As I was wrestling with this issue and whether to write about why I am not writing about that study, journalists with Pro Publica published several articles on their website and with USA Today on money ties between big pharma and the Heart Rhythm Society. See here, here, here and here.
When I first began attending various cardiology organizations’ scientific meetings I was taken aback by the numbers of physician speakers who would begin their talks with a conflict of interest slide that stayed visible only for what seemed like one second before the speaker clicked to the next slide, visible just long enough for the audience to see there was a long list of financial ties to industry, but not long enough to read what they were.
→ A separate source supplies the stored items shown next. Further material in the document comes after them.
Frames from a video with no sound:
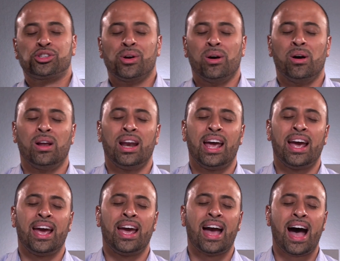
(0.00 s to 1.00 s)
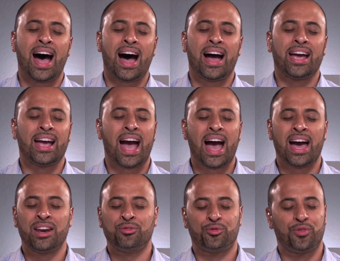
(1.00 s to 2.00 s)
surely I
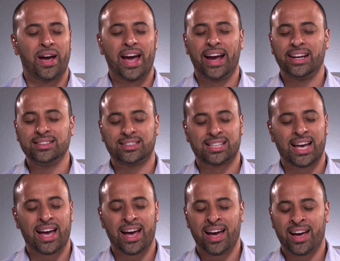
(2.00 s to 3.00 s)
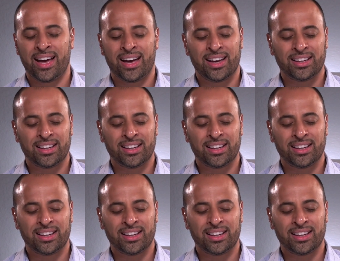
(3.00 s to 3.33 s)
had fainted.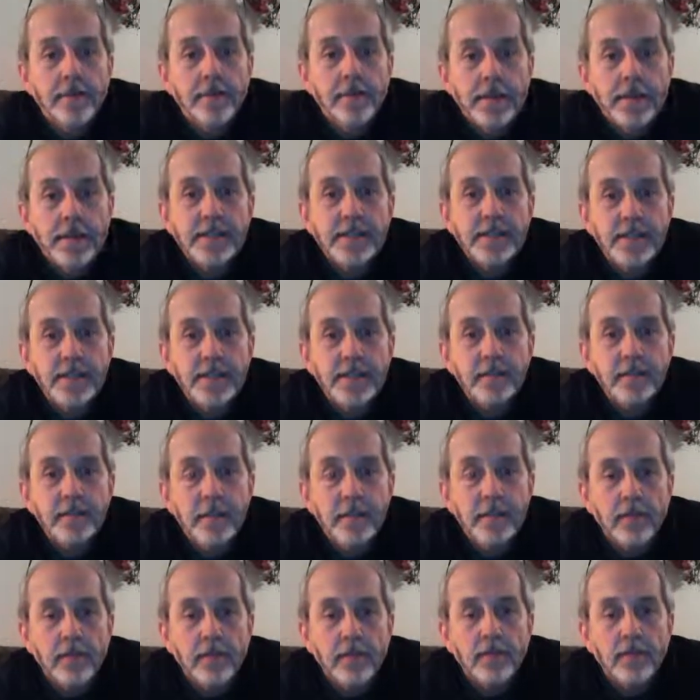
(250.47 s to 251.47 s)
This is the
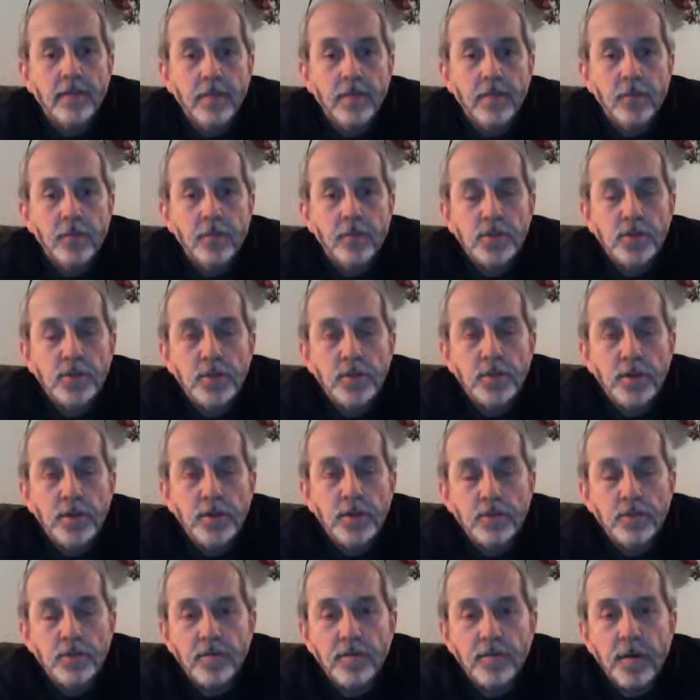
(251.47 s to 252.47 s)
level at which we're
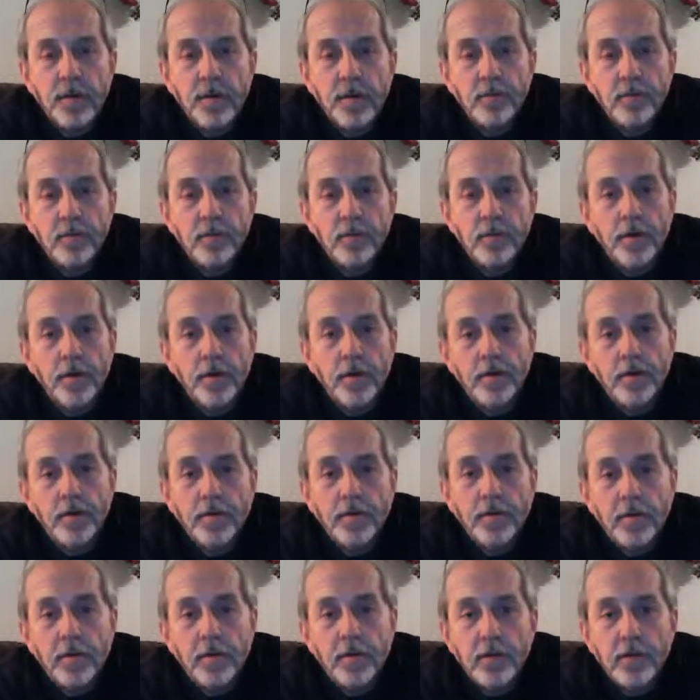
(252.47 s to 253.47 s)
going to try to run our
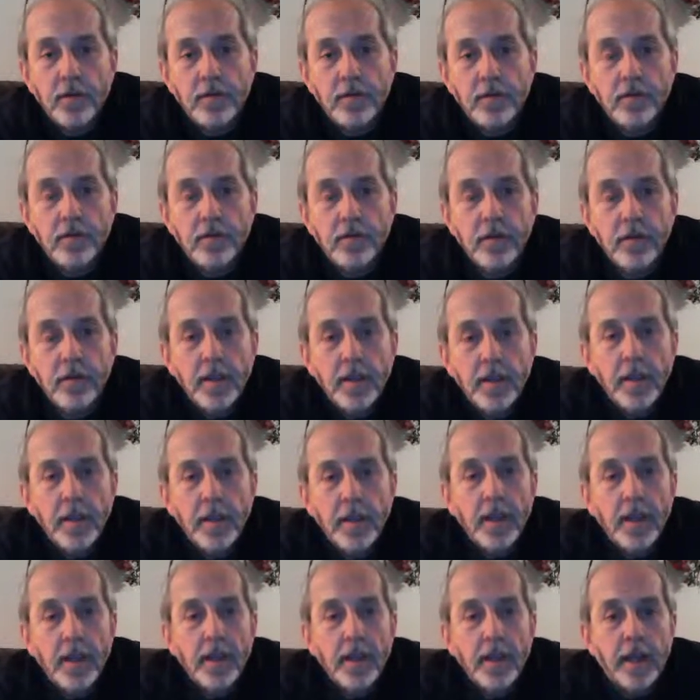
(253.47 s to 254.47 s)
discussions,
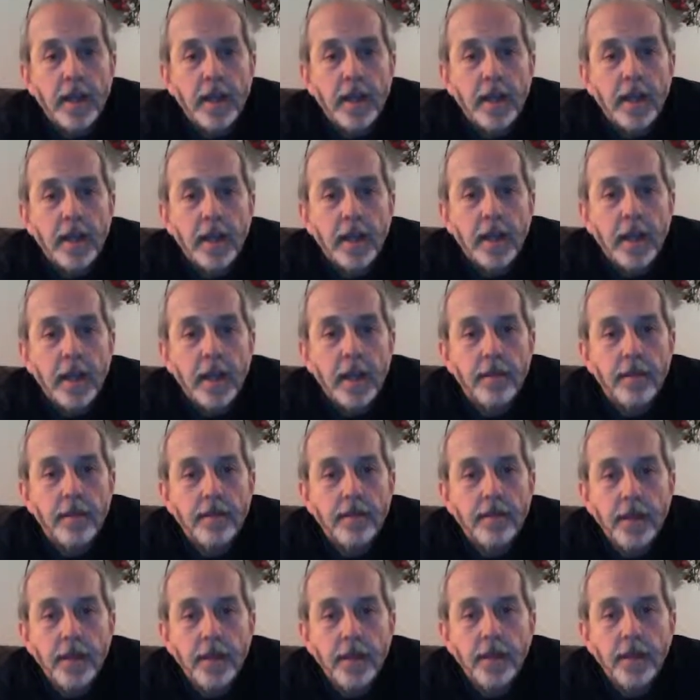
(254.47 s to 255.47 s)
and I
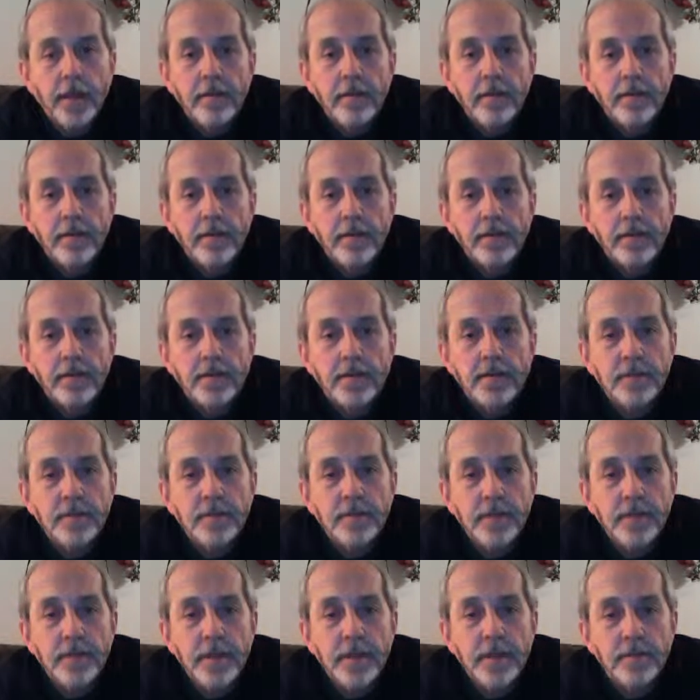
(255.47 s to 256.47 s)
think that it's
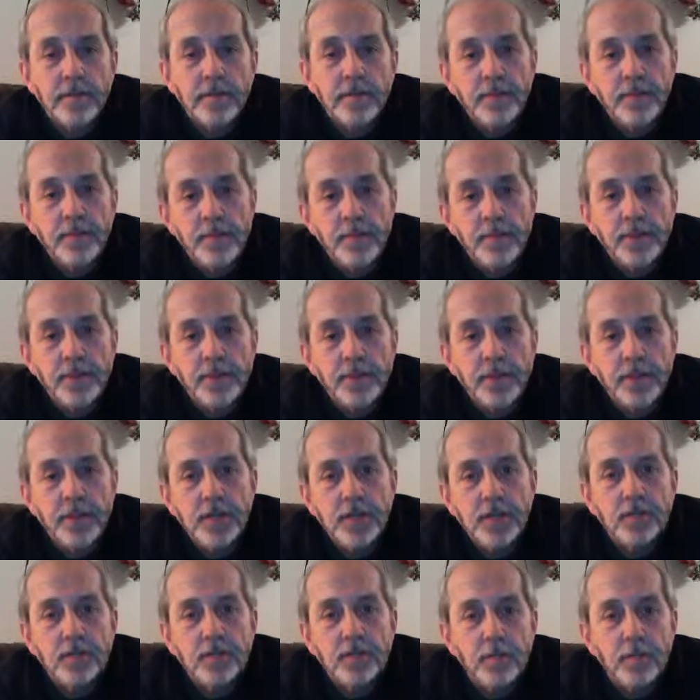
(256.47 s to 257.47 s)
going to be a bit of a
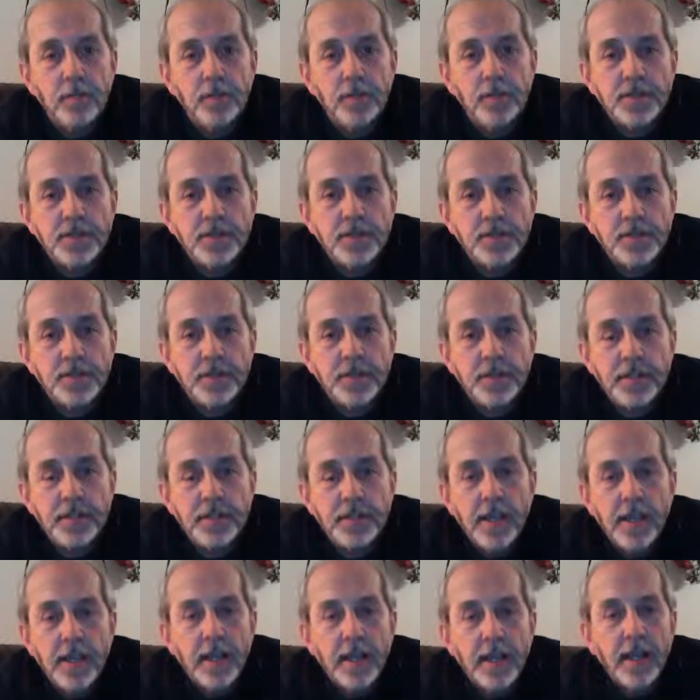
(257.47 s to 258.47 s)
change for most of
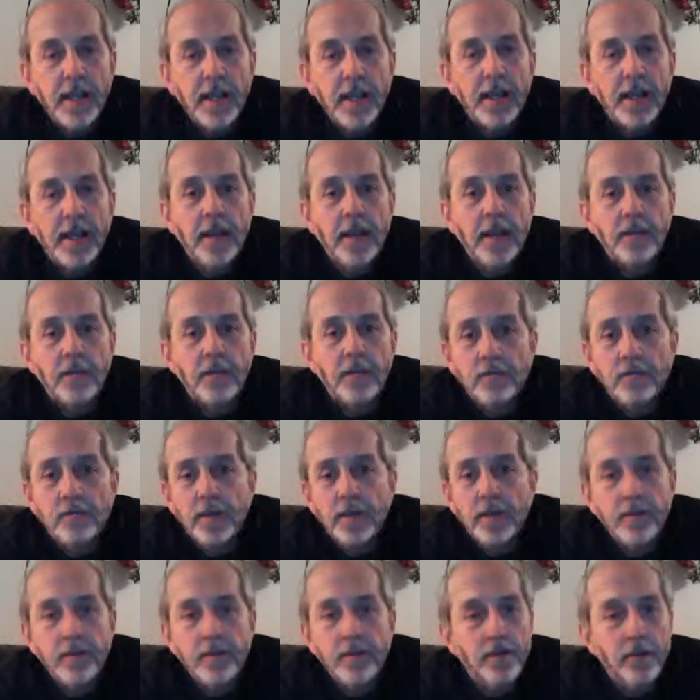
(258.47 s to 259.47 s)
us, and you'll
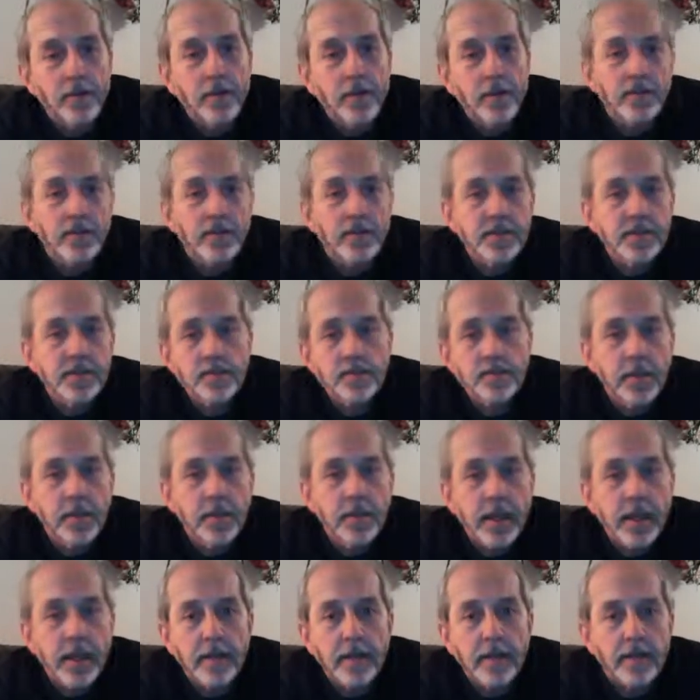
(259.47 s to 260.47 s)
find that we all slip
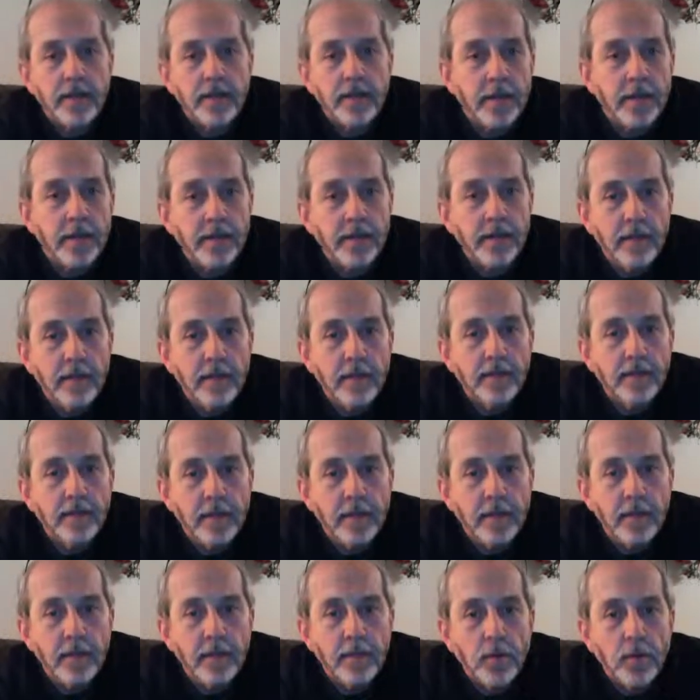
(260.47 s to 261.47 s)
back into that
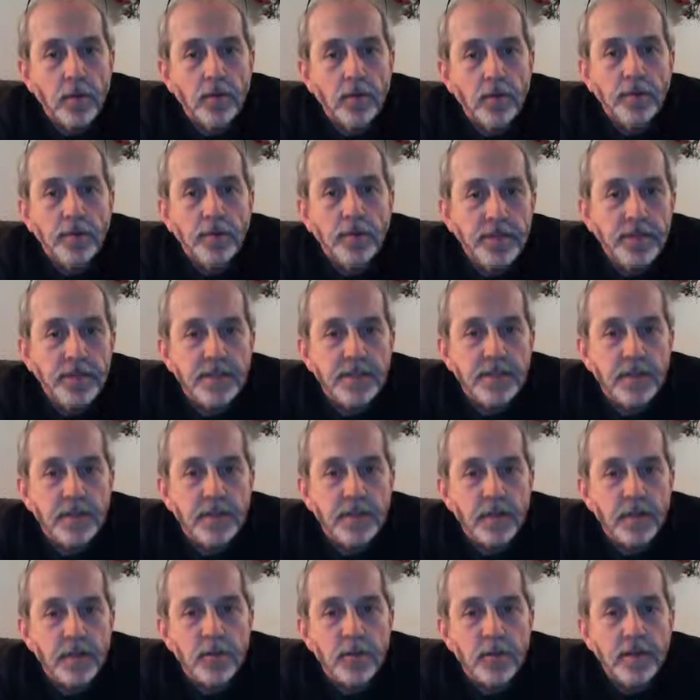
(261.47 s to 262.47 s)
fan mode, but it's
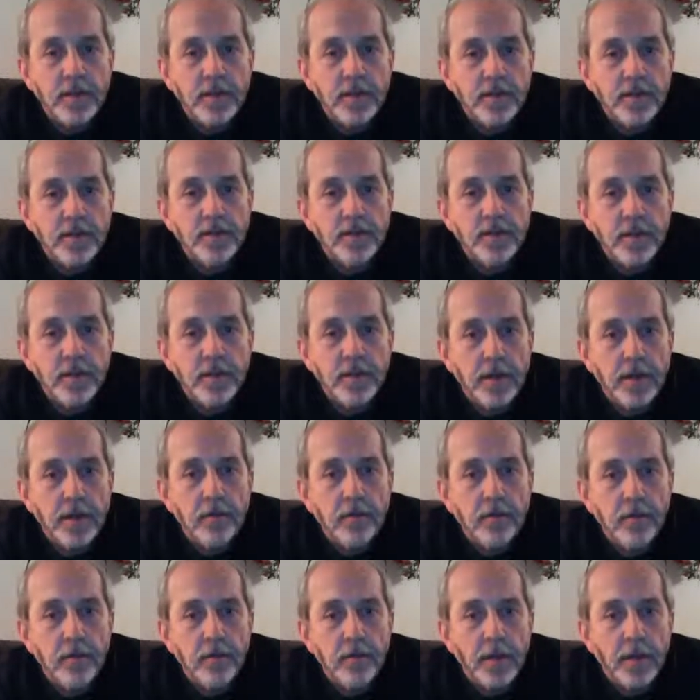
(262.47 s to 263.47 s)
something I want us all to be
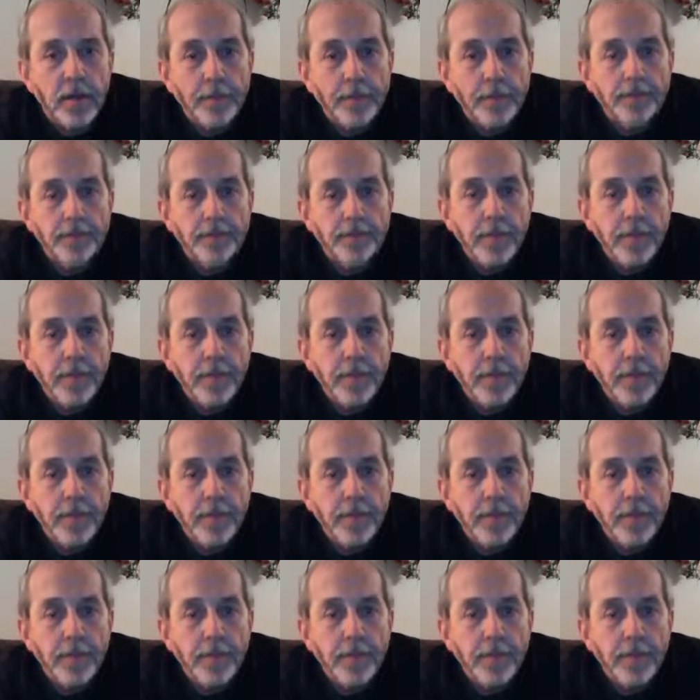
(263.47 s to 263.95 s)
careful about.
The slides were there because the doctor organizations were requiring transparency. But what was happening was not transparent because nobody could read what was on those slides. How rare but heartening it was when a speaker began a talk by saying “I have no conflicts of interest.” That is changing and more doctors are able to say they have no conflicts. But much more needs to change.
I was also amazed to see the large numbers of “non-official” scientific sessions sponsored by individual pharmaceutical companies and listed in the official scientific programs — with leading cardiologists as presenters and well attended by conference goers — that preceded the official program at these major cardiology meetings. What portion of these presentations used company slides and drove home company messages? After seeing all this, I remember holding my breath as I asked the cardiologist I had invited to co-author a book with me about heart failure if he had any financial conflicts of interest with industry. I felt that if he did have, I could not write the book with him. How relieved I was when he said he did not.
Pharmaceutical industry financial relationships with individual doctors and with organizations of doctors are important to the public welfare because these relationships can influence judgment and decisions, can influence what is said and not said in writing about medical products and in speaking to and advising patients. And that is why these relationships are important to journalists who are servants of the public.
As for my long-researched piece on defibrillators, I have found more studies to read and a couple of new interviews to do. I believe that this examination of the truth about defibrillators that I am writing for a well known magazine’s website will be worth reading, and once it is published there, I will reprint it here.